For completeness it is mentioned that the rpart algorithm can handle missing attribute values (e.g. normal estimation can fail because of a lack of neighbours) whereas other tree classifier usually exclude such data from processing.

Fig 7: Visual comparison of reference (left) and estimated (right) class labels

Example

All data used in the following examples are located in the $OPALS_ROOT/demo/classify directory of the OPALS distribution. The three commands in the section below perform a full classification workflow including:

  • feature extraction (preAttribute)
  • tree model training and (clfTreeModelTrain)
  • application of the trained model (clfTreeModelTrain)
preAttribute.py -i niederrhein.laz -c preAttributeNiederrhein.cfg -o .
clfTreeModelTrain.py -i niederrhein.odm -c clfTrainNiederrhein.cfg
clfTreeModelApply.py -i niederrhein.odm -c clfApplyNiederrhein.cfg

After running the above commands, the resulting niederrhein.odm file contains the reference and estimated class labels (attribute classification and _classEstim).
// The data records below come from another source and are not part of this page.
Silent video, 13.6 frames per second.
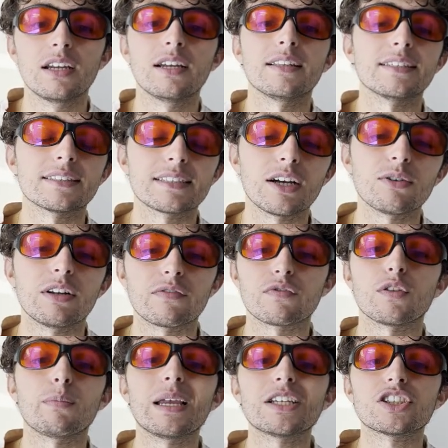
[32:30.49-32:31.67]
This is how
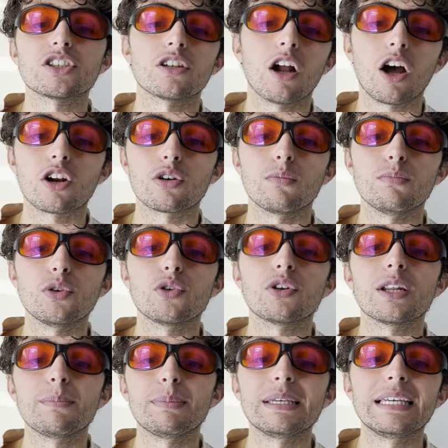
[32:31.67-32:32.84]
inflammation and
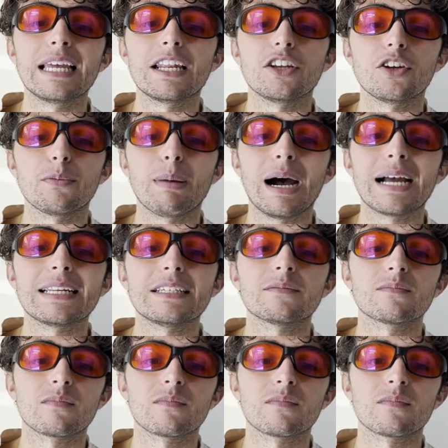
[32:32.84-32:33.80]
autoimmunity begin in your body.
Module View allows a visual inspection of the class labels using attribute colourization (see Fig 8) and color map name classpal.

Fig 8: opalsView colourizes the point cloud based on arbitrary attributes

References

B. Madsen, U.A. Treier, A. Zlinszky, A. Lucieer, S. Normand, S.: Detecting shrub encroachment in seminatural grasslands using UAS LiDAR, Ecol Evol. 2020; 00: 1 - 27. https://doi.org/10.1002/ece3.6240

J. Otepka, S. Ghuffar, C. Waldhauser, R. Hochreiter, N. Pfeifer: Georeferenced Point Clouds: A Survey of Features and Point Cloud Management, ISPRS International Journal of Geo-Information, 2 (2013), 4, 1038 - 1065.

C. Waldhauser, R. Hochreiter, J. Otepka, N. Pfeifer, S. Ghuffar, K. Korzeniowska, G. Wagner: Automated Classification of Airborne Laser Scanning Point Clouds, Solving Computationally Expensive Engineering Problems, Volume 97 of the series Springer Proceedings in Mathematics & Statistics; S. Koziel, L. Leifsson, X. Yang (ed.); Springer, 2014, ISBN: 978-3-319-08984-3, 269 - 292.